:: Data supplied
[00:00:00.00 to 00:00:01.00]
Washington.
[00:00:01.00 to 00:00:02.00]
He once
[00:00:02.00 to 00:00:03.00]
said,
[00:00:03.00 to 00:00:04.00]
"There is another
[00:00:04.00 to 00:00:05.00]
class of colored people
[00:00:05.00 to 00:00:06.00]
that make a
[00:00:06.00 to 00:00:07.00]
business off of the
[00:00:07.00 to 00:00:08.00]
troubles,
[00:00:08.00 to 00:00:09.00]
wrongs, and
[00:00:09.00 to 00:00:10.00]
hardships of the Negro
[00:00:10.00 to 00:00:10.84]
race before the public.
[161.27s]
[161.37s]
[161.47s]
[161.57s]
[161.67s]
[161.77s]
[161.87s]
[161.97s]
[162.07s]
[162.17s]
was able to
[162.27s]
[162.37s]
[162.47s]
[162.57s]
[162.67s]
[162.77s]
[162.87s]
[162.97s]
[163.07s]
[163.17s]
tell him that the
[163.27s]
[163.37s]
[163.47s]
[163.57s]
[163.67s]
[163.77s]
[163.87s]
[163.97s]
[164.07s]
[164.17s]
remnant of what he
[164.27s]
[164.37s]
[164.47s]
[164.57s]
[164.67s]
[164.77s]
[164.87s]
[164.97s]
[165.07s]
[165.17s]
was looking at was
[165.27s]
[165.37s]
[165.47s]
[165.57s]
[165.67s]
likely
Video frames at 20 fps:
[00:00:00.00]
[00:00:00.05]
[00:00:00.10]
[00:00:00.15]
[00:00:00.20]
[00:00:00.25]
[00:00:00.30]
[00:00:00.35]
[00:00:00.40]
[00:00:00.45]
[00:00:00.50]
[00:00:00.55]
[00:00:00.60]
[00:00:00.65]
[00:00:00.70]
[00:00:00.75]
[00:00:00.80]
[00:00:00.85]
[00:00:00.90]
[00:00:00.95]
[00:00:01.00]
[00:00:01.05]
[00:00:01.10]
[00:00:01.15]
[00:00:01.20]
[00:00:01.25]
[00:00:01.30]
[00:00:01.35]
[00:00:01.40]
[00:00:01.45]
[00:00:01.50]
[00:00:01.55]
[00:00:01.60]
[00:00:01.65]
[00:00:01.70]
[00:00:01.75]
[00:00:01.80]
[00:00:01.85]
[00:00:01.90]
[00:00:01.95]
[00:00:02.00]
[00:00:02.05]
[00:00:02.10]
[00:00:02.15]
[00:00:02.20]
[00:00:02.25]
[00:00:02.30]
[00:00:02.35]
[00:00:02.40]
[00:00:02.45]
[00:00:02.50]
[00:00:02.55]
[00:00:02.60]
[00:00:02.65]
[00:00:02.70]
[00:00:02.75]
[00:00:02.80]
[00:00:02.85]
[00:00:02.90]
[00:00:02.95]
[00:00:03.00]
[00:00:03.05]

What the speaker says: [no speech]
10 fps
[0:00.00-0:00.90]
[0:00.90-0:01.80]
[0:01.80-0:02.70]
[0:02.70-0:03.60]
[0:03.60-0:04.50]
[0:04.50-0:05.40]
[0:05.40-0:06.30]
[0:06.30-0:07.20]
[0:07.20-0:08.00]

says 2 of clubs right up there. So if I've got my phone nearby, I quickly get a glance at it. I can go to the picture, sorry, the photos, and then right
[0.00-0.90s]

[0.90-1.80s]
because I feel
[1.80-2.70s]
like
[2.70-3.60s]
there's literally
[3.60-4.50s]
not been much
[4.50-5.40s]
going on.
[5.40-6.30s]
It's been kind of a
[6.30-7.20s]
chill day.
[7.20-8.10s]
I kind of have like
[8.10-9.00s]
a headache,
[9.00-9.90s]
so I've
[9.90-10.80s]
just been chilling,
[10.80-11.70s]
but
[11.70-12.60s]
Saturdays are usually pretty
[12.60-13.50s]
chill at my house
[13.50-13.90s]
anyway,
::::
Could you print all of the data above once more, unaltered?

## Answer to this exercise
[00:00:00.00 to 00:00:01.00]
Washington.
[00:00:01.00 to 00:00:02.00]
He once
[00:00:02.00 to 00:00:03.00]
said,
[00:00:03.00 to 00:00:04.00]
"There is another
[00:00:04.00 to 00:00:05.00]
class of colored people
[00:00:05.00 to 00:00:06.00]
that make a
[00:00:06.00 to 00:00:07.00]
business off of the
[00:00:07.00 to 00:00:08.00]
troubles,
[00:00:08.00 to 00:00:09.00]
wrongs, and
[00:00:09.00 to 00:00:10.00]
hardships of the Negro
[00:00:10.00 to 00:00:10.84]
race before the public.
[161.27s]
[161.37s]
[161.47s]
[161.57s]
[161.67s]
[161.77s]
[161.87s]
[161.97s]
[162.07s]
[162.17s]
was able to
[162.27s]
[162.37s]
[162.47s]
[162.57s]
[162.67s]
[162.77s]
[162.87s]
[162.97s]
[163.07s]
[163.17s]
tell him that the
[163.27s]
[163.37s]
[163.47s]
[163.57s]
[163.67s]
[163.77s]
[163.87s]
[163.97s]
[164.07s]
[164.17s]
remnant of what he
[164.27s]
[164.37s]
[164.47s]
[164.57s]
[164.67s]
[164.77s]
[164.87s]
[164.97s]
[165.07s]
[165.17s]
was looking at was
[165.27s]
[165.37s]
[165.47s]
[165.57s]
[165.67s]
likely
Video frames at 20 fps:
[00:00:00.00]
[00:00:00.05]
[00:00:00.10]
[00:00:00.15]
[00:00:00.20]
[00:00:00.25]
[00:00:00.30]
[00:00:00.35]
[00:00:00.40]
[00:00:00.45]
[00:00:00.50]
[00:00:00.55]
[00:00:00.60]
[00:00:00.65]
[00:00:00.70]
[00:00:00.75]
[00:00:00.80]
[00:00:00.85]
[00:00:00.90]
[00:00:00.95]
[00:00:01.00]
[00:00:01.05]
[00:00:01.10]
[00:00:01.15]
[00:00:01.20]
[00:00:01.25]
[00:00:01.30]
[00:00:01.35]
[00:00:01.40]
[00:00:01.45]
[00:00:01.50]
[00:00:01.55]
[00:00:01.60]
[00:00:01.65]
[00:00:01.70]
[00:00:01.75]
[00:00:01.80]
[00:00:01.85]
[00:00:01.90]
[00:00:01.95]
[00:00:02.00]
[00:00:02.05]
[00:00:02.10]
[00:00:02.15]
[00:00:02.20]
[00:00:02.25]
[00:00:02.30]
[00:00:02.35]
[00:00:02.40]
[00:00:02.45]
[00:00:02.50]
[00:00:02.55]
[00:00:02.60]
[00:00:02.65]
[00:00:02.70]
[00:00:02.75]
[00:00:02.80]
[00:00:02.85]
[00:00:02.90]
[00:00:02.95]
[00:00:03.00]
[00:00:03.05]

What the speaker says: [no speech]
10 fps
[0:00.00-0:00.90]
[0:00.90-0:01.80]
[0:01.80-0:02.70]
[0:02.70-0:03.60]
[0:03.60-0:04.50]
[0:04.50-0:05.40]
[0:05.40-0:06.30]
[0:06.30-0:07.20]
[0:07.20-0:08.00]

says 2 of clubs right up there. So if I've got my phone nearby, I quickly get a glance at it. I can go to the picture, sorry, the photos, and then right
[0.00-0.90s]

[0.90-1.80s]
because I feel
[1.80-2.70s]
like
[2.70-3.60s]
there's literally
[3.60-4.50s]
not been much
[4.50-5.40s]
going on.
[5.40-6.30s]
It's been kind of a
[6.30-7.20s]
chill day.
[7.20-8.10s]
I kind of have like
[8.10-9.00s]
a headache,
[9.00-9.90s]
so I've
[9.90-10.80s]
just been chilling,
[10.80-11.70s]
but
[11.70-12.60s]
Saturdays are usually pretty
[12.60-13.50s]
chill at my house
[13.50-13.90s]
anyway,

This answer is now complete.